Félix Tshisekedi a précisé que la tenue du dialogue doit relever de son initiative propre et non de l’extérieur. Cette réaction fait suite à l’invitation de la Fondation Thabo Mbeki à participer à un dialogue intercongolais pour la paix entre les opposants armés et non armés, ainsi que le pouvoir en place, à Johannesburg en Afrique du Sud.
« Les Congolais n’ont pas besoin de facilitateur pour dialoguer. Dialogue oui, mais pas avec les Congolais inféodés aux pays étrangers. Il n’arrivera jamais de dialogue en dehors de ma propre initiative », a déclaré Félix Tshisekedi devant les membres de sa plateforme politique.

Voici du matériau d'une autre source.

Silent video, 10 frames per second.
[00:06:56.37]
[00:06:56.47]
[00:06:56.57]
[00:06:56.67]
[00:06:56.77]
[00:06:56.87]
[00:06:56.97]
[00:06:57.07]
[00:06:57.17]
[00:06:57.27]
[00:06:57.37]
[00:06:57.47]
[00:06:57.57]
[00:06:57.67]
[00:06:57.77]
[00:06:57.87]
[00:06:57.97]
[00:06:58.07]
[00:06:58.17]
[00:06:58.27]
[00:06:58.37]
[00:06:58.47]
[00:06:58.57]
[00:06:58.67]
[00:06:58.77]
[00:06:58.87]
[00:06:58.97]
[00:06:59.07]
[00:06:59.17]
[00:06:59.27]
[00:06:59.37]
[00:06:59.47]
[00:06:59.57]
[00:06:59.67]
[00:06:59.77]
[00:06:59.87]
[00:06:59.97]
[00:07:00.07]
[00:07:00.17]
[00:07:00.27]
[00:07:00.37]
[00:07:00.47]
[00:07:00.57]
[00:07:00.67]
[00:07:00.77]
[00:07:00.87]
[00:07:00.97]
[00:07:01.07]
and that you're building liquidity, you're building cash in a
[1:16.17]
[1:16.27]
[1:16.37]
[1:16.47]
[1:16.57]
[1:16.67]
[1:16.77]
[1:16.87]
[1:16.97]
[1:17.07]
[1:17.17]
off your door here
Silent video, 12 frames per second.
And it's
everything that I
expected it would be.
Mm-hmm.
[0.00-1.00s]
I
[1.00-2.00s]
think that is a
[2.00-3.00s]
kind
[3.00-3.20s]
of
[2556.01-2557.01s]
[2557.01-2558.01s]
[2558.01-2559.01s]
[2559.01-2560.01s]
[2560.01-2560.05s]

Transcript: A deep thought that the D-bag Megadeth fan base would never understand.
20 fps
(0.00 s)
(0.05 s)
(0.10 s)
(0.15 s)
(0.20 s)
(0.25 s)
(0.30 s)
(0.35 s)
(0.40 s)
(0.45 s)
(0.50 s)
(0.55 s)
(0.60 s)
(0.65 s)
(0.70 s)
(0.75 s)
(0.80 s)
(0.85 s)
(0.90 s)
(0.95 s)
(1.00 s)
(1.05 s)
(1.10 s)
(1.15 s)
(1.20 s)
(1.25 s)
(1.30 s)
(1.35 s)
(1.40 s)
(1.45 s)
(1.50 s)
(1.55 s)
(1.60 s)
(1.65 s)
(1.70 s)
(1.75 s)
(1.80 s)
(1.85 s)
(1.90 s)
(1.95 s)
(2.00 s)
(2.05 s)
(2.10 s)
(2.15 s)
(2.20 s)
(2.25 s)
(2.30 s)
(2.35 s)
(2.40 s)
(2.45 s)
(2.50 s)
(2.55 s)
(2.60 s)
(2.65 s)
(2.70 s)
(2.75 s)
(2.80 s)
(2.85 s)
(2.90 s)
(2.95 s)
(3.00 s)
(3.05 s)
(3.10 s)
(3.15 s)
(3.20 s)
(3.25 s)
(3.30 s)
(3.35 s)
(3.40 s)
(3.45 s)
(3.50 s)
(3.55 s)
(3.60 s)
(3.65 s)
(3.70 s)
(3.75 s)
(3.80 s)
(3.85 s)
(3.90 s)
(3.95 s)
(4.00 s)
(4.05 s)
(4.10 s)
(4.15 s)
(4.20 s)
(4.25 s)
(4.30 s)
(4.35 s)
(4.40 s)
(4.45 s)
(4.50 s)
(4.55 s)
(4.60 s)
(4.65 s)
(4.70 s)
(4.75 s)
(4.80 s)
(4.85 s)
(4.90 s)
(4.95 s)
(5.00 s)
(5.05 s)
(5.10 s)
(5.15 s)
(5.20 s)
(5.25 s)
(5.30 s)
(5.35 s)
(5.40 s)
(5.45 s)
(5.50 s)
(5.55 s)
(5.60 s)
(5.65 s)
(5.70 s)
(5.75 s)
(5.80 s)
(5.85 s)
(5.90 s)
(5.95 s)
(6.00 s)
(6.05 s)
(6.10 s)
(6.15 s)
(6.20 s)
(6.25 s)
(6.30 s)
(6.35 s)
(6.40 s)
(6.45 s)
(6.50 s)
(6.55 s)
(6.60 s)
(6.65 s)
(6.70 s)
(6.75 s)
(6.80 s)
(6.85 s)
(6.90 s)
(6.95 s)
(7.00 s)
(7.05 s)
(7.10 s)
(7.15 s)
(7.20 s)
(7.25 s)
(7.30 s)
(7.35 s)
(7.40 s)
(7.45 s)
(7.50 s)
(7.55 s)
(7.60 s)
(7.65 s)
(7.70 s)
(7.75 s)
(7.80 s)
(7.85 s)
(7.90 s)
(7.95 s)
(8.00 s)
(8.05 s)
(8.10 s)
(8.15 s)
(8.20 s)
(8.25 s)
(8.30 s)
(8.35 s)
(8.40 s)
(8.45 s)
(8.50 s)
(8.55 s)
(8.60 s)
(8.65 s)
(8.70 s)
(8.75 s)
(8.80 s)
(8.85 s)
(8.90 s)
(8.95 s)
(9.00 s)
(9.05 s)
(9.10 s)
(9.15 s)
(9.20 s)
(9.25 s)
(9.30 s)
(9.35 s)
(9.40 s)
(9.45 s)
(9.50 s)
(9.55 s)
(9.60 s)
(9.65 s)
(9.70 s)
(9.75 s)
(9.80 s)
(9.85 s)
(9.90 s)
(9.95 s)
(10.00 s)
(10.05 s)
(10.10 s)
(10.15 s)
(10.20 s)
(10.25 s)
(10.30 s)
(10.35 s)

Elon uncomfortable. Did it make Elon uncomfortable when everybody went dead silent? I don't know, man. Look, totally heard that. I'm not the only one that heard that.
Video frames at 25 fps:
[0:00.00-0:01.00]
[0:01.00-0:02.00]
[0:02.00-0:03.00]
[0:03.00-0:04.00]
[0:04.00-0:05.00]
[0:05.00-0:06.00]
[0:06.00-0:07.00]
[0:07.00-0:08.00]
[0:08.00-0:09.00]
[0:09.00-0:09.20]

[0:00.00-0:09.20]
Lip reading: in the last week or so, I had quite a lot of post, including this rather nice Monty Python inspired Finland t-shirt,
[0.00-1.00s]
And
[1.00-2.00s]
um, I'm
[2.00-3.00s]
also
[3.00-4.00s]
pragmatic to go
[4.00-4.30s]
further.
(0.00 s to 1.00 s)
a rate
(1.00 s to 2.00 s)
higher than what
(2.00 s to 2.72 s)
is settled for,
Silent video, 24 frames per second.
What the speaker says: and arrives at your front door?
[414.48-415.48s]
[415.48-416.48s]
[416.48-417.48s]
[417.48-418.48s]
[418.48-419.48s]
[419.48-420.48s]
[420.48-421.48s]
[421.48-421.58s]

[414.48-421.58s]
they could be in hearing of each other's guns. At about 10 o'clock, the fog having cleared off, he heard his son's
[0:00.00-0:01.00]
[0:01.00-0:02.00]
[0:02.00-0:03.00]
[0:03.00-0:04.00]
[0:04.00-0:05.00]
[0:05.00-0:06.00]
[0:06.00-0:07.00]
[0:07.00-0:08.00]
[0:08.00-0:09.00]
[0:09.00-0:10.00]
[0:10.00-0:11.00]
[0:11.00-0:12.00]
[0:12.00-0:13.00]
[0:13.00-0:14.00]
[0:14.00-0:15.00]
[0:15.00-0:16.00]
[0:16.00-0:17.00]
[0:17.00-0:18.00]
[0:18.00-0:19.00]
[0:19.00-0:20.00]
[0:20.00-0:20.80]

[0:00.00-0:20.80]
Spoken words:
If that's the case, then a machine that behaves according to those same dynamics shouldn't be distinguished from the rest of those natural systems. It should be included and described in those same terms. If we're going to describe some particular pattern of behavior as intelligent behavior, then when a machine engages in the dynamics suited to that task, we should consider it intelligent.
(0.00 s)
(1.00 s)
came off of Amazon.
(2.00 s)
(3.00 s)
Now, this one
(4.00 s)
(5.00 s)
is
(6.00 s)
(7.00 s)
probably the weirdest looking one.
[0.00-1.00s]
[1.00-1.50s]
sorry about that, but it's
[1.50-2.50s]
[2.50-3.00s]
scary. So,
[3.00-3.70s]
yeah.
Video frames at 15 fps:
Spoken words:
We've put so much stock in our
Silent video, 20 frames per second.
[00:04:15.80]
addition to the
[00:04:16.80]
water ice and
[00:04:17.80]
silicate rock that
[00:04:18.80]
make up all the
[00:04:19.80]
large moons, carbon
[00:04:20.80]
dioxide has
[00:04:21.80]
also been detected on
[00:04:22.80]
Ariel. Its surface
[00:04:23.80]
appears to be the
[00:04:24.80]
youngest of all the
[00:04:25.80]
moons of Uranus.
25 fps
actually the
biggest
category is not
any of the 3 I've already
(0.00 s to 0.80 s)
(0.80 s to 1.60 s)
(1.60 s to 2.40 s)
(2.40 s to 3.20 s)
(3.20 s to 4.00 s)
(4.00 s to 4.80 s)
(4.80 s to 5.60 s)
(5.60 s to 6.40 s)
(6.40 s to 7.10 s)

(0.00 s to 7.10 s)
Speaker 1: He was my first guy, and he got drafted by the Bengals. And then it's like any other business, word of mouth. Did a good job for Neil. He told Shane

Pour lui, bien que le dialogue soit un moyen par excellence de réunir tous les Congolais autour d’une même table, il n’est toutefois pas une condition sine qua none.
« Je suis un homme de dialogue, mais pas à n’importe quel prix. Je vais me servir du dialogue pour réunir les Congolais autour d’un idéal commun. Mais je ne me laisserai pas distraire par des initiatives qui viennent de l’extérieur », a-t-il ajouté.
Dans le pays, les confessions religieuses ont rendu public leur feuille de route pour le dialogue national inclusif dans le cadre du Pacte social pour la paix et le vivre-ensemble initié par l’ECC-CENCO, afin de trouver une solution interne à la crise qui prévaut dans la partie Est du pays.